Xi ist „besessen“vom Wettstreit mit den USA
Drittes KP-Plenum macht klar: China fokussiert weiter auf Innovation, während die Bevölkerung Aussichtslosigkeit wegen der Krise plagt.
Der Kontrast ist eklatant: Hinter verschlossenen Türen beriet sich die Führung der Kommunistischen Partei Chinas diese Woche über die wirtschaftliche Zukunft des Landes. Monatelang war das Dritte Plenum des 20. Zentralkomitees der KP vorbereitet – und herbeigesehnt – worden. Angesichts der schwierigen Wirtschaftslage florierten Debatten zwischen Unterstützern der Parteilinie und Verfechtern marktwirtschaftlicher Reformen.

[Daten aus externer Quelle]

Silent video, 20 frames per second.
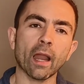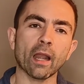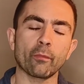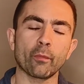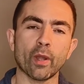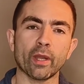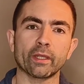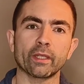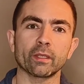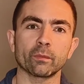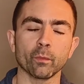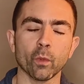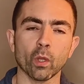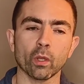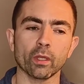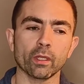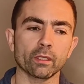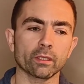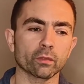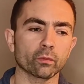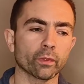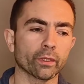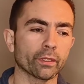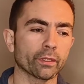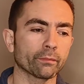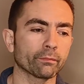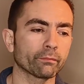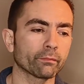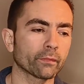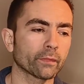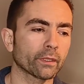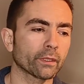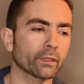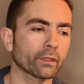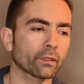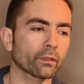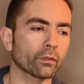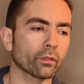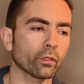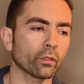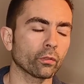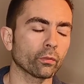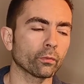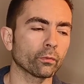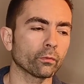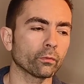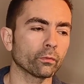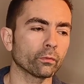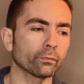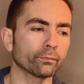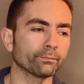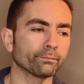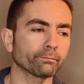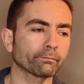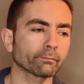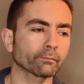calibrated models when you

Außerhalb der hohen Mauern rund um Parteichef Xi Jinping verliehen viele Chinesen dem zunehmenden Gefühl der Aussichtslosigkeit in einem neuen Begriff Ausdruck: die Abfallzeit der Geschichte. Im Internet diskutierten sie, ob China in eine Periode des Abschwungs eingetreten sei, in der die Arbeitsbevölkerung und Investoren nur mehr die Option hätten aufzugeben.
Zensoren und Staatsmedien wetterten gegen das „gefährliche“Schlagwort. Es deute an, „dass es keine Hilfe und Hoffnung gibt“, kommentierte die „Beijing Daily“. Es negiere alles in China.

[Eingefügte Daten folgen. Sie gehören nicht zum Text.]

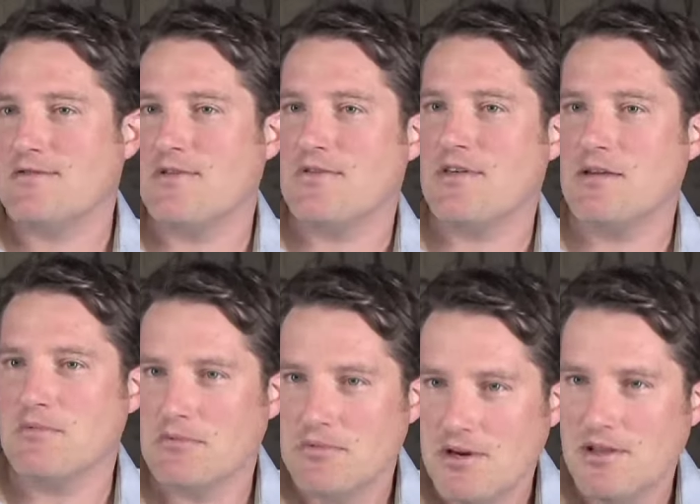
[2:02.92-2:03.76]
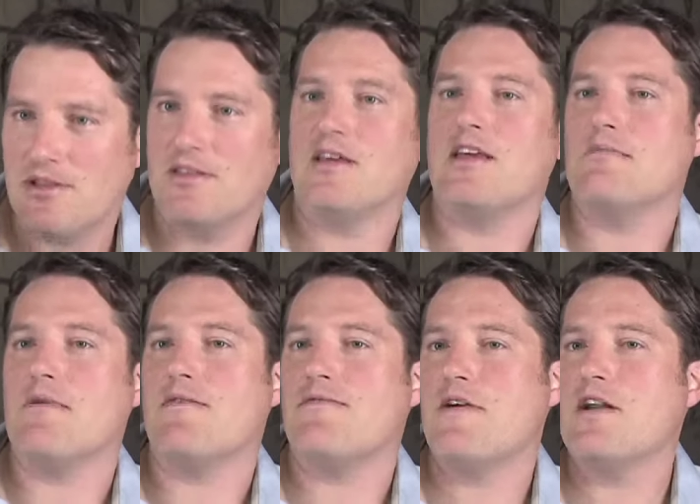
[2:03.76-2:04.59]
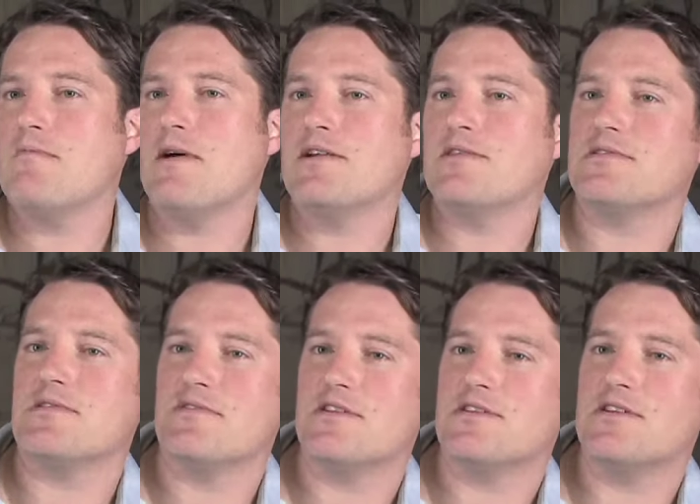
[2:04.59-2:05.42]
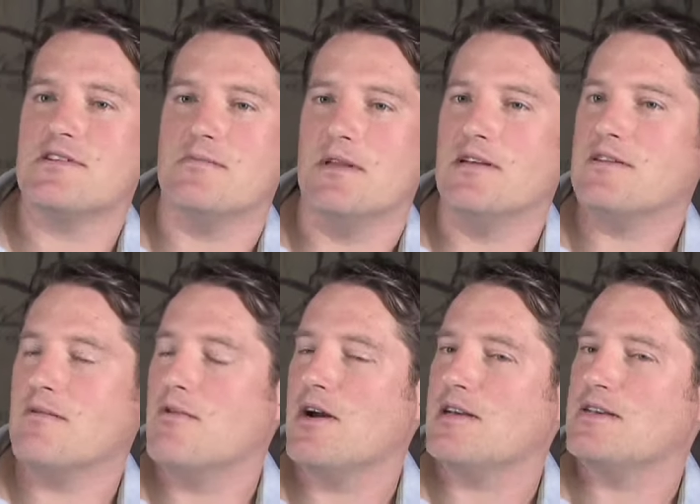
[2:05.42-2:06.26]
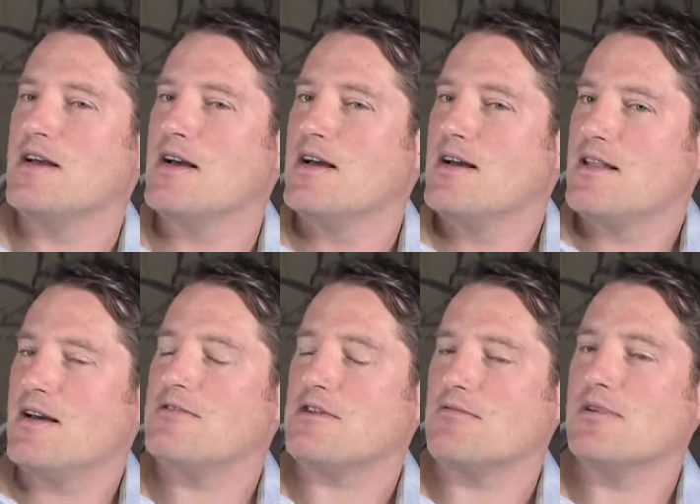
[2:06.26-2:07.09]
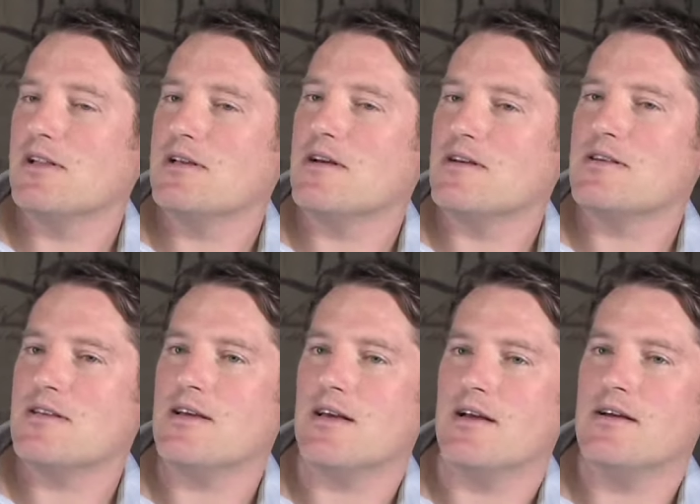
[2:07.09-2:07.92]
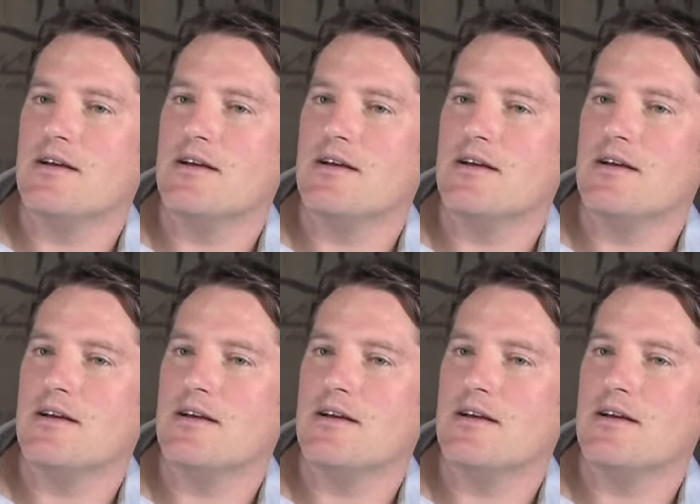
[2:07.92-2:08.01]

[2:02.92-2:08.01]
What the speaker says: sort of thing, but really thinking about fundamentals of our system. And in some ways, that was a really nice thing.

Ein österreichischer Ökonom
Die Anhänger der Zeit des Abfalls berufen sich übrigens auf die Österreichische Schule der Nationalökonomie und deren Vertreter Ludwig von Mises: Was der Einzelne herstelle, konsumiere und investiere, hänge von den eigenen Präferenzen ab. Sei das Individuum außer Stande, seine Richtung zu bestimmen, sei eine ganze Generation zum Scheitern verdammt. Immer mehr Chinesen erachten das Wirtschaftssystem als Ursache für Ungleichheit in China – und nicht eigene Fähigkeiten und Arbeitswillen, zeigt eine Umfrage.
Xi versprach nach Abschluss des Treffens in einer Rede, die Probleme zu beseitigen, die Reformen und Wachstum behinderten. Spitzenkader sicherten die Bekämpfung von Konsumflaute, Immobilienkrise und Arbeitslosigkeit zu. Doch große strukturelle Umwälzungen, eine Stärkung des Privatsektors und marktwirtschaftlicher Kräfte, scheinen nicht in Sicht. Das zumindest suggeriert das veröffentlichte Kommuniqué des Plenums. Das detaillierte Beschlussdokument wird erst in ein paar Tagen erwartet.

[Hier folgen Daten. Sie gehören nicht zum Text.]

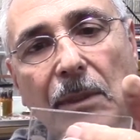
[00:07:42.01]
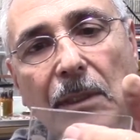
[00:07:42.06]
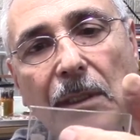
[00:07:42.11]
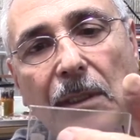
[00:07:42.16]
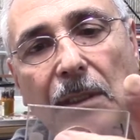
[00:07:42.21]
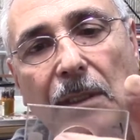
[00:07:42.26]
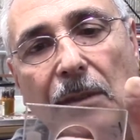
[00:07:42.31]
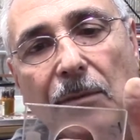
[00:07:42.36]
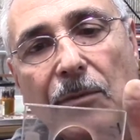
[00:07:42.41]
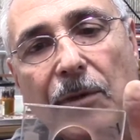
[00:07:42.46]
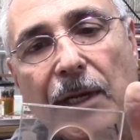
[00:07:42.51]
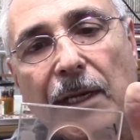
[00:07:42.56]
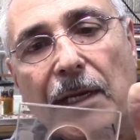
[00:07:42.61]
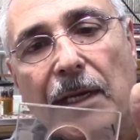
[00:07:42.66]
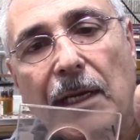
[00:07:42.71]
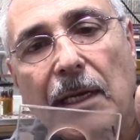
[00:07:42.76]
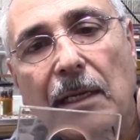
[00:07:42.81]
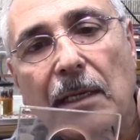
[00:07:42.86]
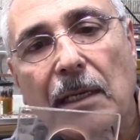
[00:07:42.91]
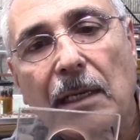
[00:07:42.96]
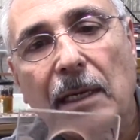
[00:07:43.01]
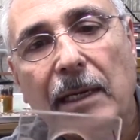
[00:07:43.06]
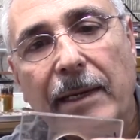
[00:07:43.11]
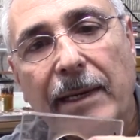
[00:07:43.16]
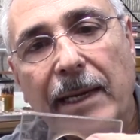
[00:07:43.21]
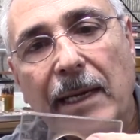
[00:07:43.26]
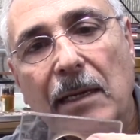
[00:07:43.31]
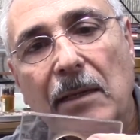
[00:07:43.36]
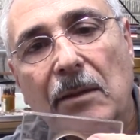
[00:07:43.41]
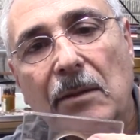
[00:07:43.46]
radii
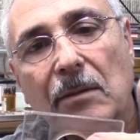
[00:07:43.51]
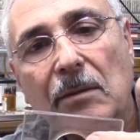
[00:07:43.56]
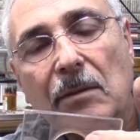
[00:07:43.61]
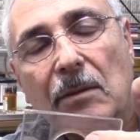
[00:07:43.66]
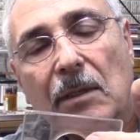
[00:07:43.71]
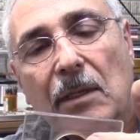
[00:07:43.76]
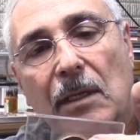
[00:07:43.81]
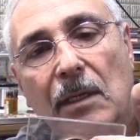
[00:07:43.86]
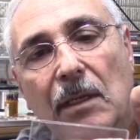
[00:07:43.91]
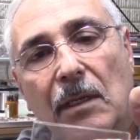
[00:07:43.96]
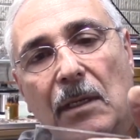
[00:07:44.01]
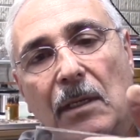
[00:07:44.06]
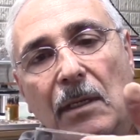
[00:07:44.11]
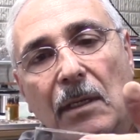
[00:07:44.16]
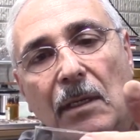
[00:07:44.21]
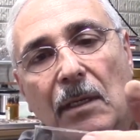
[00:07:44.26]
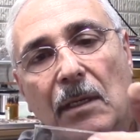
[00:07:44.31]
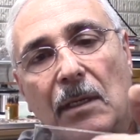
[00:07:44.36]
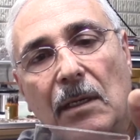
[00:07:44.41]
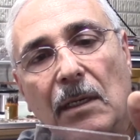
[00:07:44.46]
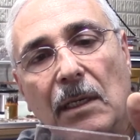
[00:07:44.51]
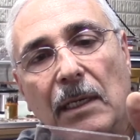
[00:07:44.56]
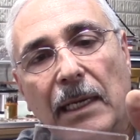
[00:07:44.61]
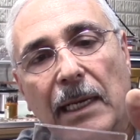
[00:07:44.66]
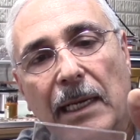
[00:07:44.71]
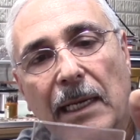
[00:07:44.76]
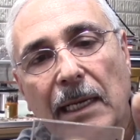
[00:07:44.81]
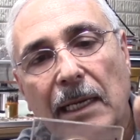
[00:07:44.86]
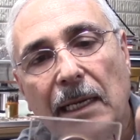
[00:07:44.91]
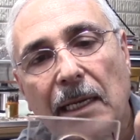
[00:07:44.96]
around
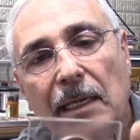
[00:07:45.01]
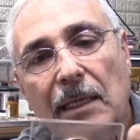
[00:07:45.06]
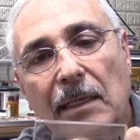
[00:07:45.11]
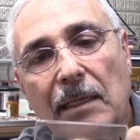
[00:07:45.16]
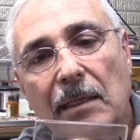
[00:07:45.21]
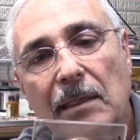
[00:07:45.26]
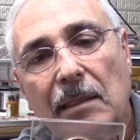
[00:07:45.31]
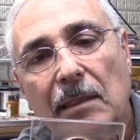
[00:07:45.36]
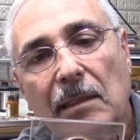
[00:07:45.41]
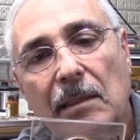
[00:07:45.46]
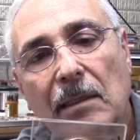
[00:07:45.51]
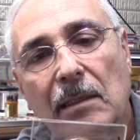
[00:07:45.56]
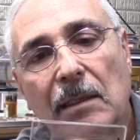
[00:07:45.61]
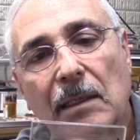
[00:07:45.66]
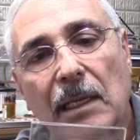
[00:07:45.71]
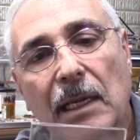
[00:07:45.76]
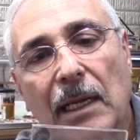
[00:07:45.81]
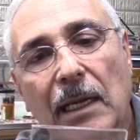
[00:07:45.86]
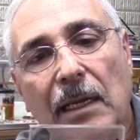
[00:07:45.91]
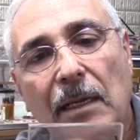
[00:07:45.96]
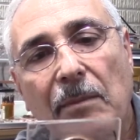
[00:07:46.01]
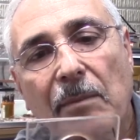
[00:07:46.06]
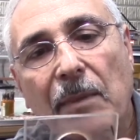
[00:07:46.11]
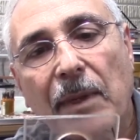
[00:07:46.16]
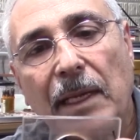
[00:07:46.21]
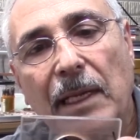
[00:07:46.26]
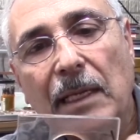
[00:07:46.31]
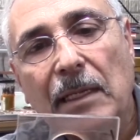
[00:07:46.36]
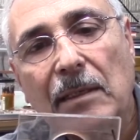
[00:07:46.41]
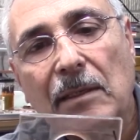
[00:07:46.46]
and
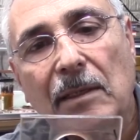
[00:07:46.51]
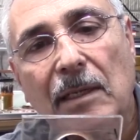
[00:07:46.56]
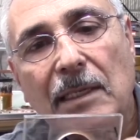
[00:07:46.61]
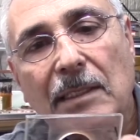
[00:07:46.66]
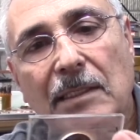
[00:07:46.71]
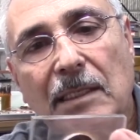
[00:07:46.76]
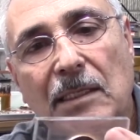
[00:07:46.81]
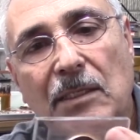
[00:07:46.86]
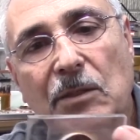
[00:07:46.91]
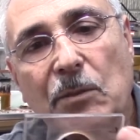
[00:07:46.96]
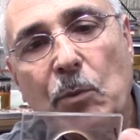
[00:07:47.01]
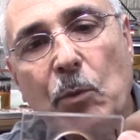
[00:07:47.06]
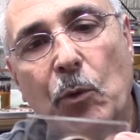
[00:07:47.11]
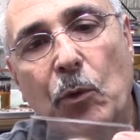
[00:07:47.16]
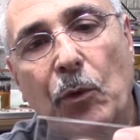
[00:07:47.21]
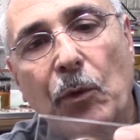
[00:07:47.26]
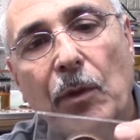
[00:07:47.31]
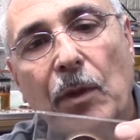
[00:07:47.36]
make it nice and smooth.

Stattdessen setze Xi weiter auf den von ihm vorgegebenen Kurs, sagt Alexander Davey vom Berliner Mercator Institut für China-Studien: Wirtschaftliche und technologische Innovation sowie industrielle Aufwertung seien der Schlüssel zur Vertiefung des Modernisierungsprozesses, sei der Staatschef überzeugt.
Die – derzeit noch vagen – Reformaufgaben will Peking bis 2029, dem 80. Gründungstag der Volksrepublik China, erledigt haben. Das sei ein bemerkenswert kurzer Zeitraum, sagt Davey. Dafür gebe es zwei Erklärungen: China erachte das internationale Umfeld als ungünstig und wolle Reformen beschleunigen, bevor es von Hightech-Gütern und -Wissen abgeschnitten wird. In der chinesischen Führung herrsche eine „Lagermentalität“, eine „Obsession“, den Wettstreit mit den USA zu gewinnen. Dazu will es „seine Ressourcen, sein Talent, seine Bildung, seine finanzielle Unterstützung in Wissenschaft und Technologie horten“.
Reform-Fortschritt dürftig
Zugleich signalisiere das eng gesteckte Ziel, dass die KP-Führung unter Druck stehe, zu liefern. Das heurige Kommuniqué unterscheide sich in vielen Fällen nicht von dem aus 2013, so Davey. „Der Fortschritt bei einigen Reformen war nicht groß.“Steuer-, Pensions- und Gesundheitsreform sind ausständig. Das Schuldenproblem der Lokalregierungen bleibt ungelöst. Diese sitzen auf mehreren Billionen versteckter Verbindlichkeiten. Das Platzen der Immobilienblase, die strauchelnde Privatwirtschaft und die Arbeitslosigkeit setzen ihnen zu: Gewinne durch Landverkäufe und Steuereinnahmen fallen weg.
Das Kommuniqué, das nationale Sicherheit und Stabilität betont, deutet den Abbau von Barrieren im Binnenmarkt und Lockerungen im Haushaltsregistrierungssystem an. Zugleich macht es klar: Öffentliche Meinung wird künftig stärker kontrolliert und vor externen Einflüssen bewahrt werden. Die Partei soll durch Selbstrevolution auf Linie gebracht und von korrupten Elementen gereinigt werden.
Das Plenum und damit einhergehende Dokumente seien vor allem auch psychologisch wichtig, so Davey. „Es geht darum, die Bevölkerung zu überzeugen, dass der Fokus der KP auf Innovation und Industrie die beste Option ist, um das Ziel einer sozialistischen Marktwirtschaft auf hohem Niveau zu erreichen.“Selbst wenn es bedeute, dass die Jahre bis dorthin hart werden.